Silda Wall Spitzer no dijo ni pío cuando apareció junto a su esposo, Elliot Spitzer, en los actos en los que el ex gobernador de Nueva York se disculpó y dimitió por su relación con una prostituta, pero ha desatado un acalorado debate.
¿Hizo lo correcto? ¿Por qué no se quedó en casa? ¿Fue lo mejor para sus hijas? ¿Qué habría hecho yo? Éstas y otras preguntas son las que se hacen estos días muchas mujeres estadounidenses tras la estoica comparecencia de la demacrada Silda, que no es la primera en encontrarse en tamaña tesitura.
Entre las que ya se han visto en su pellejo, está la senadora demócrata Hillary Clinton, que también acompañó a su marido, el entonces presidente Bill Clinton, cuando éste entonó en público el "mea culpa" por el romance con la becaria Monica Lewinsky.
Memorable, también, fue la presencia de Dina Matos McGreevey en el 2004 ante cámaras y taquígrafos, cuando su marido, el entonces gobernador de Nueva Jersey, Jim McGreevey, reconoció que era gay.
Y eso por no hablar de Suzanne Craig, quien se sometió el año pasado al escrutinio público cuando su marido, el senador republicano de Idaho Larry Craig, explicó el embarazoso episodio en unos cuartos de baños de un aeropuerto en los que buscó, sin éxito, una aventura homosexual.
El ritual del arrepentimiento es, según los expertos, una figura clásica en la historia política estadounidense, en la que la familia juega un papel crucial.
Y Silda Wall Spitzer volvió a protagonizar el ritual, cuando Spitzer anunció esta semana la dimisión tras uno de los mayores escándalos sexuales en la reciente historia política estadounidense.
Su demacrada imagen acaparó estos días portadas de periódicos y programas de televisión y avivó el debate sobre la peculiar tradición política, aunque na de sus más fervientes defensoras ha sido la propia Matos McGreevey, quien señaló en declaraciones a la CNN que "todas lo hacemos por motivos personales".
Opiniones encontradas
Pero no todas las mujeres comparten su opinión: "¿Por qué tienen que hacer acto de presencia", se preguntaba la "blogger" Amy Ephron esta semana en la página web huffingtonpost.com.
"Lo que quiero es que una de ellas aparezca en la escalinata de la Casa Blanca o la residencia del gobernador... y se plante y diga: 'Oye, por cierto, me quedo con la casa'", sugirió Ephron.

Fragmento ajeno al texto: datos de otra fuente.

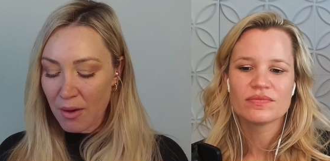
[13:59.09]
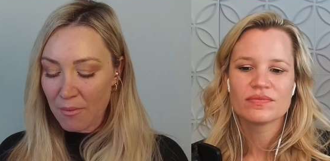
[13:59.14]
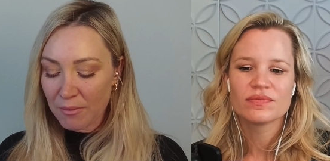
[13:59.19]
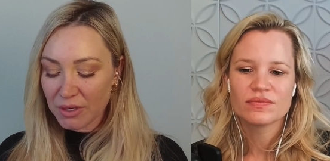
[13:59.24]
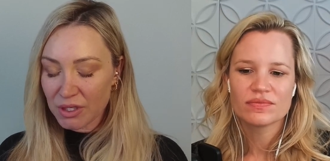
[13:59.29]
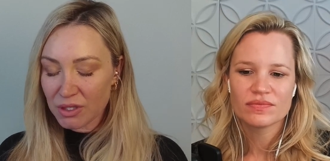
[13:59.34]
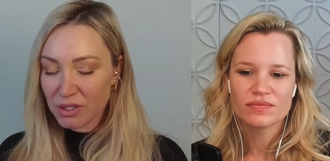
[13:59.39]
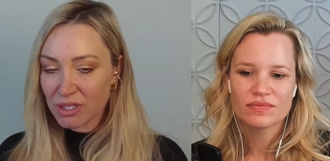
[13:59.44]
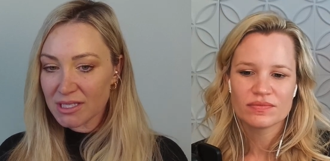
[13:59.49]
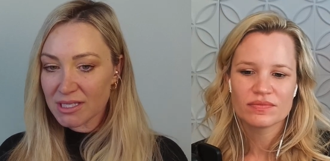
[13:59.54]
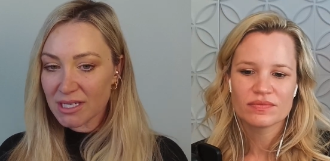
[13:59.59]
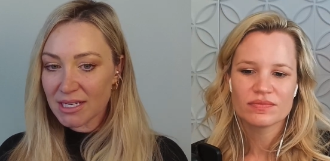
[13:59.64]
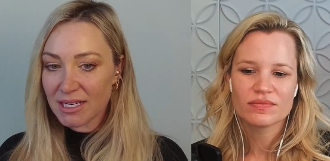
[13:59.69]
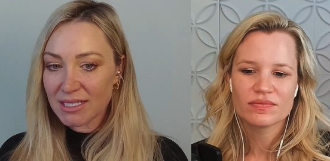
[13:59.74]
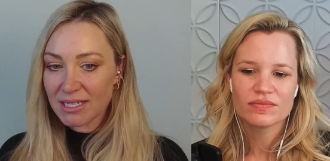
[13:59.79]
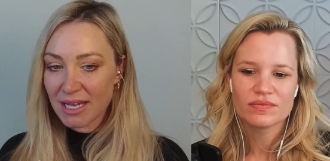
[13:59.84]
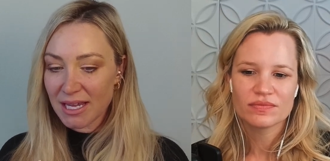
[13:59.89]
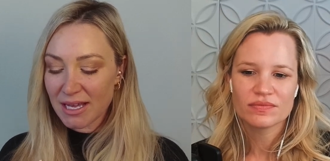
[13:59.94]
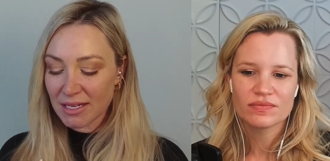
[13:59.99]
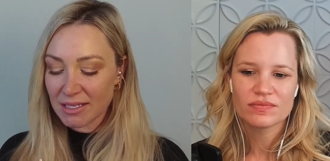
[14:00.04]
Speaker 1: But you're just going to
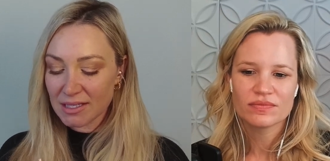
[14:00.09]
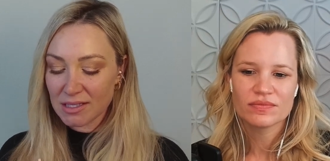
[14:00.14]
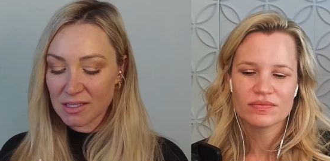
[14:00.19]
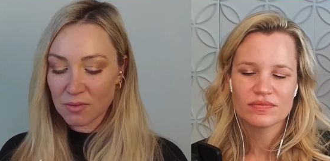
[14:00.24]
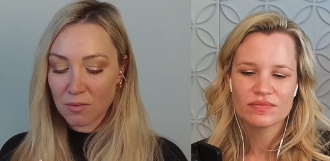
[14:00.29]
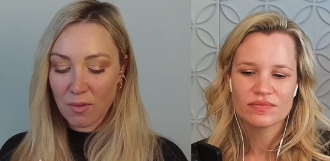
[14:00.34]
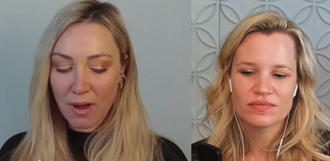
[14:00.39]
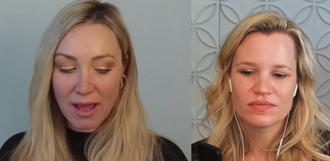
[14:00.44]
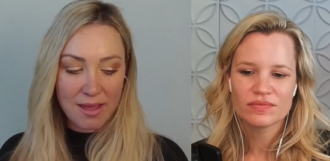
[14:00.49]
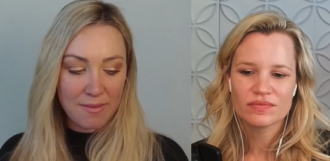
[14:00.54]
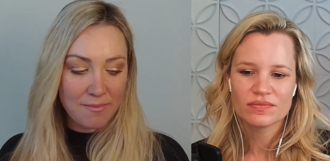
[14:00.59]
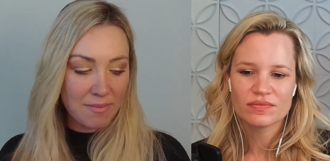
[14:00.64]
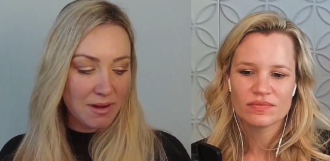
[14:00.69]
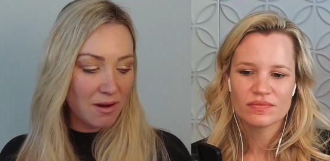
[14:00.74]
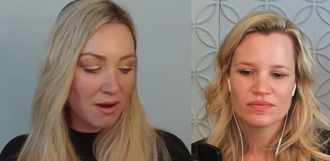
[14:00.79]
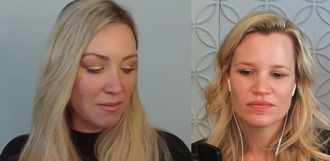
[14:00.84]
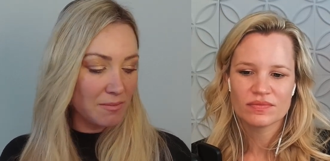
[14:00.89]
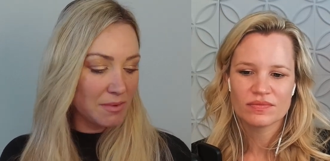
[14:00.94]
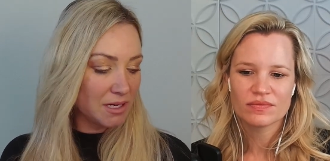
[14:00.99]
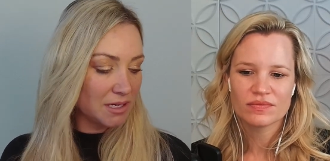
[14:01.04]
take a swipe here.
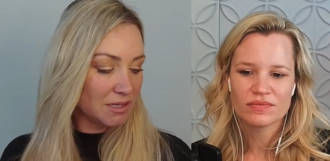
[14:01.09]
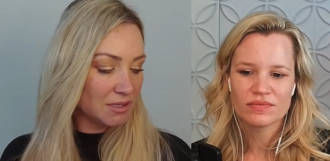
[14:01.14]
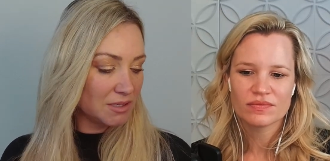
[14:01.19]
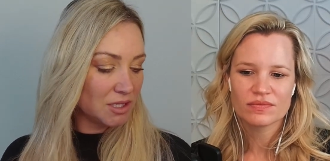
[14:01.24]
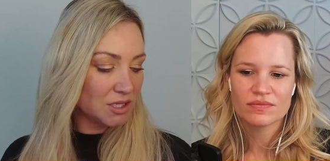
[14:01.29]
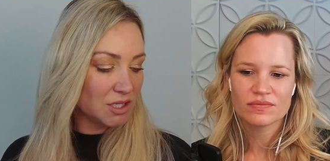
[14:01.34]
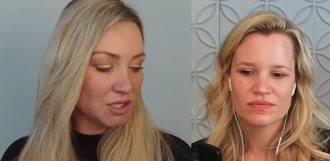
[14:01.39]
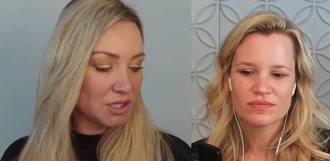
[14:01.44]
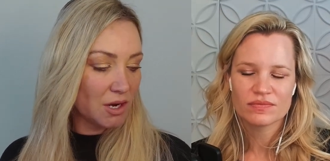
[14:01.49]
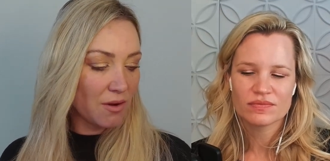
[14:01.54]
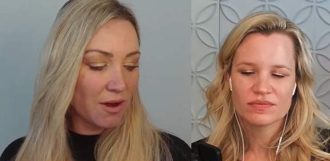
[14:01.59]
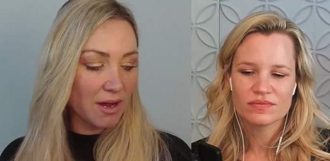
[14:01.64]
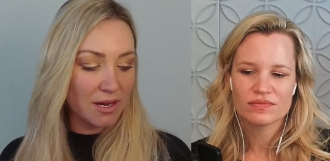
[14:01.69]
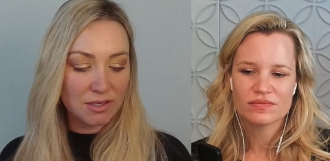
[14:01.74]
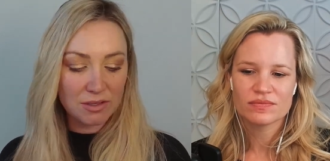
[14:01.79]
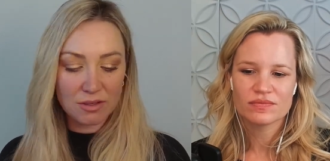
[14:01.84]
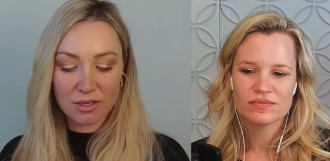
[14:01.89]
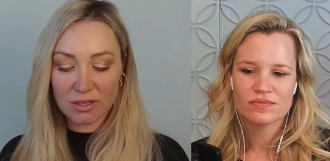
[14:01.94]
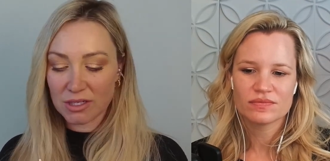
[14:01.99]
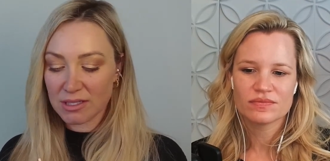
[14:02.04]
I'm going to just show how to do
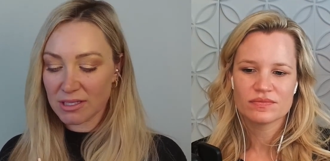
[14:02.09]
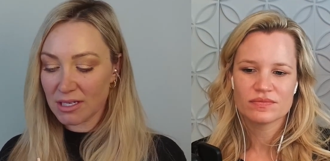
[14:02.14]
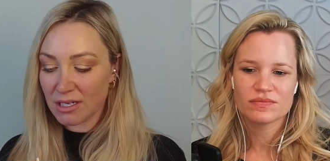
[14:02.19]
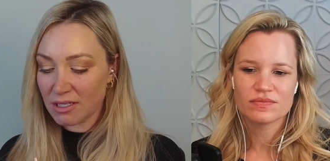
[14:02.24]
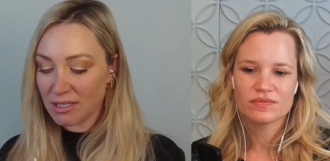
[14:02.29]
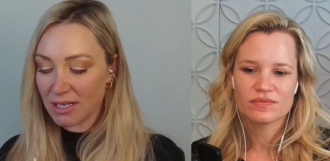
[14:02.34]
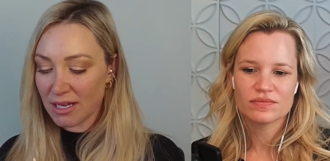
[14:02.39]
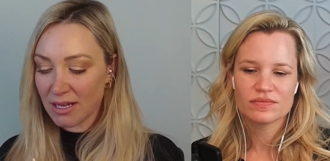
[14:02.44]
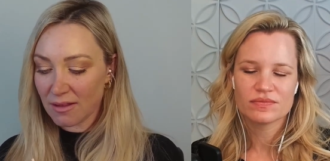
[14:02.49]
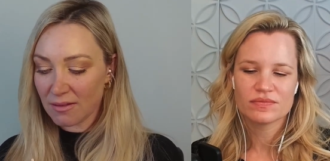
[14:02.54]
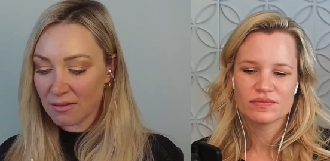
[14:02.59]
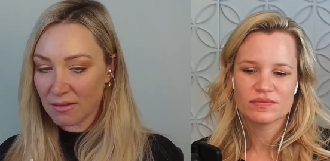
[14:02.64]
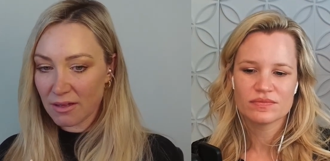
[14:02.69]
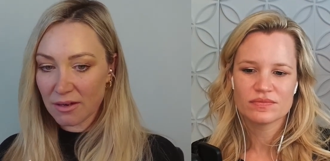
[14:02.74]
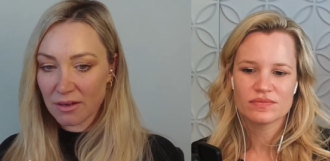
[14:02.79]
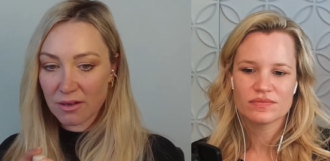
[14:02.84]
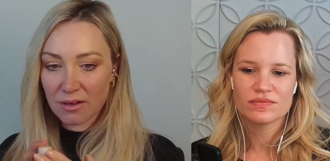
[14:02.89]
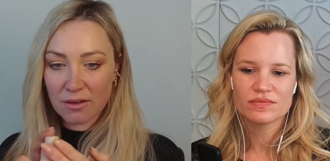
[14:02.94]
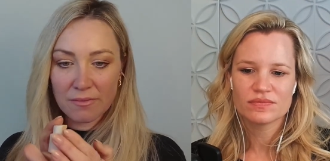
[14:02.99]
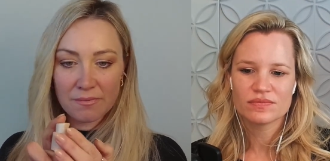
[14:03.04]
it. You're just going to take a
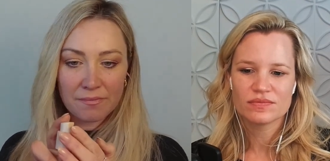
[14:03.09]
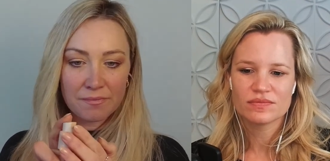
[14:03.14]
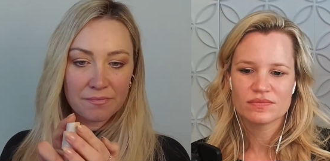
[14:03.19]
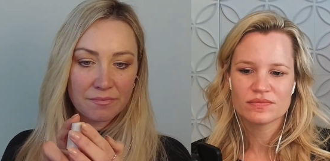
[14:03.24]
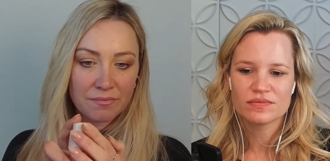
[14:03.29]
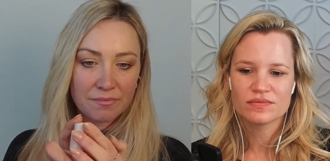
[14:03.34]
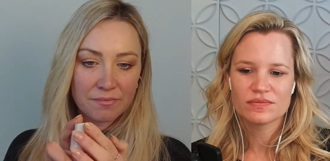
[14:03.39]
little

Otros como el Washington Post se preguntaban cuándo "la mujer agraviada" tendrá un momento de lucidez y asestará un muy merecido guantazo al infiel, y supuestamente arrepentido, esposo.
Todas lo hacemos por motivos personales
Joanna Coles, directora de la revista femenina Marie Claire, dice que está convencida de que a Silda Wall Spitzer, ex alumna de Harvard, no le quedaba más remedio que aparecer junto a su esposo, por quien abandonó una prometedora trayectoria como abogada.
"La gente se apresura a juzgarla, pero ese es el trato que se hace cuando uno decide dejar su carrera para que el otro siga la suya", dijo la directora de Marie Claire en declaraciones que recoge el blog Outside the Beltway.
"Creo que hubiera sido raro si no hubiera estado allí (...) Eligió ser la mujer del gobernador y lo ha hecho de una forma muy consciente", añadió.